The 1,000-bed Moolchand Hospital is one of the main private COVID-19 care facilities in New Delhi. The situation there has gotten so bad that the company was forced to beg for oxygen on Twitter on Saturday, April 24.
"We have less than 2 hours of oxygen supply," explained Moolchand in a tweet calling for help. "We are desperate have tried all the nodal officer numbers but unable to connect. Have over 135 COVID [patients] with many on life support."
The tweet tagged the Chief Minister of Delhi Arvind Kejriwal and Prime Minister Narendra Modi.
Vibhu Talwar, managing director of the Moolchand HealthCare Group, made the decision to go on social media to beg for aid after his staff alerted him at 2 a.m. that the hospital's oxygen supplies were only a few hours away from being completely used up.
"By 7 a.m. we were left with just an hour and I pushed the panic button," said Talwar. "Obviously those hours between 5 a.m. and 8 a.m. were the most stressful time for me, my management team and our doctors and nurses. We have close to 150 COVID patients, there was a lot of panic – something I hope we never go through again."
Moolchand still has to deal with dangerously low medical oxygen supplies. This situation is compounded by the lack of certainty regarding when the next delivery will be.
"We try not to think about when the next oxygen tanker will come," said Raza. "Every hospital is running short of oxygen. Whatever limited resources we have, we have to work with that."
Similar situations can be seen in other hospitals around the capital. In St. Stephen's Hospital, a 600-bed private hospital in northern New Delhi, the situation got so bad for its 300 seriously ill COVID-19 patients that, at one point, the hospital's giant oxygen tank had just four to six hours of piped oxygen left.
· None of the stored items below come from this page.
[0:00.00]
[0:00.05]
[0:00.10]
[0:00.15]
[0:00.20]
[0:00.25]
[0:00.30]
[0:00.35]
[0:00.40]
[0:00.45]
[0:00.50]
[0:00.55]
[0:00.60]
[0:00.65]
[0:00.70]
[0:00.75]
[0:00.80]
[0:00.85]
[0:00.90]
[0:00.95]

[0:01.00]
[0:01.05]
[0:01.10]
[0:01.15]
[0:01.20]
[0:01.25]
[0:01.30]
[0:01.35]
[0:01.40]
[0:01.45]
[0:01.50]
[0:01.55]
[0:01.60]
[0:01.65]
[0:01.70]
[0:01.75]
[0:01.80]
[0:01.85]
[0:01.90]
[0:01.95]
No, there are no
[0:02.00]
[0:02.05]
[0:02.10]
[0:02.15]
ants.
St. Stephen's was only able to avert a disaster after it made frantic calls to the hospital's medical oxygen supplier coupled with desperate public appeals. Despite this effort, the piped oxygen still ran out several days after this incident, forcing the hospital to rely on oxygen cylinders for several hours.
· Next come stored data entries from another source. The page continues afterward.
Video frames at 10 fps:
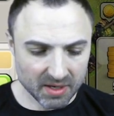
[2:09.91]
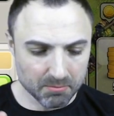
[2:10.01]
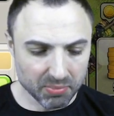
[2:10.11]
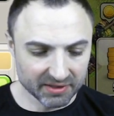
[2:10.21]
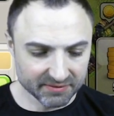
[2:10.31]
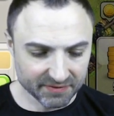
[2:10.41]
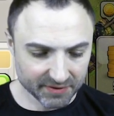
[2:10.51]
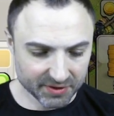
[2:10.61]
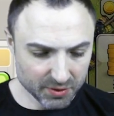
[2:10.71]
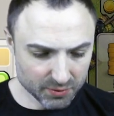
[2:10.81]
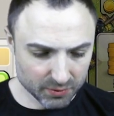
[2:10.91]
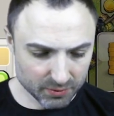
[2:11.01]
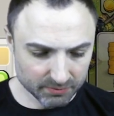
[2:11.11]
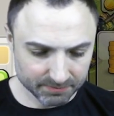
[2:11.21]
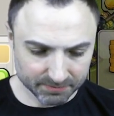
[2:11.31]
But for
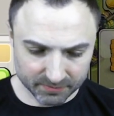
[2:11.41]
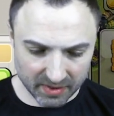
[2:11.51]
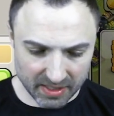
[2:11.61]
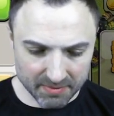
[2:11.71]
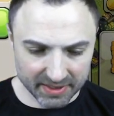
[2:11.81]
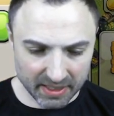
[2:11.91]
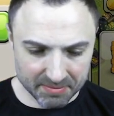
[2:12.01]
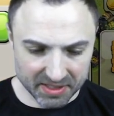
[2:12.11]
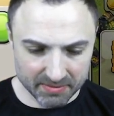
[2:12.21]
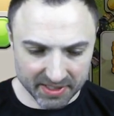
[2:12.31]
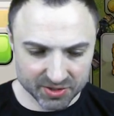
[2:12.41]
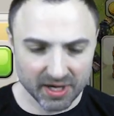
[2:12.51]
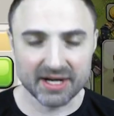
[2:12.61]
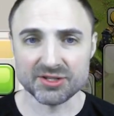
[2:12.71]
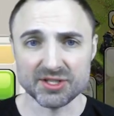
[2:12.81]
you, it might not be the best
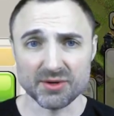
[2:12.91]
strategy.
"There's no oxygen," said Dr. Mathew Vargese, one of St. Stephen's senior physicians. "The system is broken down and we're losing patients. We don't know what to do. We're used to saving lives but we're watching people die."
The oxygen crisis has even resulted in several deaths. On April 23 in Sir Ganga Ram Hospital in the center of the capital, at least 25 COVID-19 patients succumbed to asphyxiation due to a severe shortage of oxygen. All the while, hospital authorities had been publicly pleading for help.
Dr. Sanoj Chacko, a manager in Moolchand Hospital's nursing unit, explained that his team is struggling every day to keep COVID-19 patients alive.
"In this situation, we have to fight for [their lives]," he said. "It's like a war situation."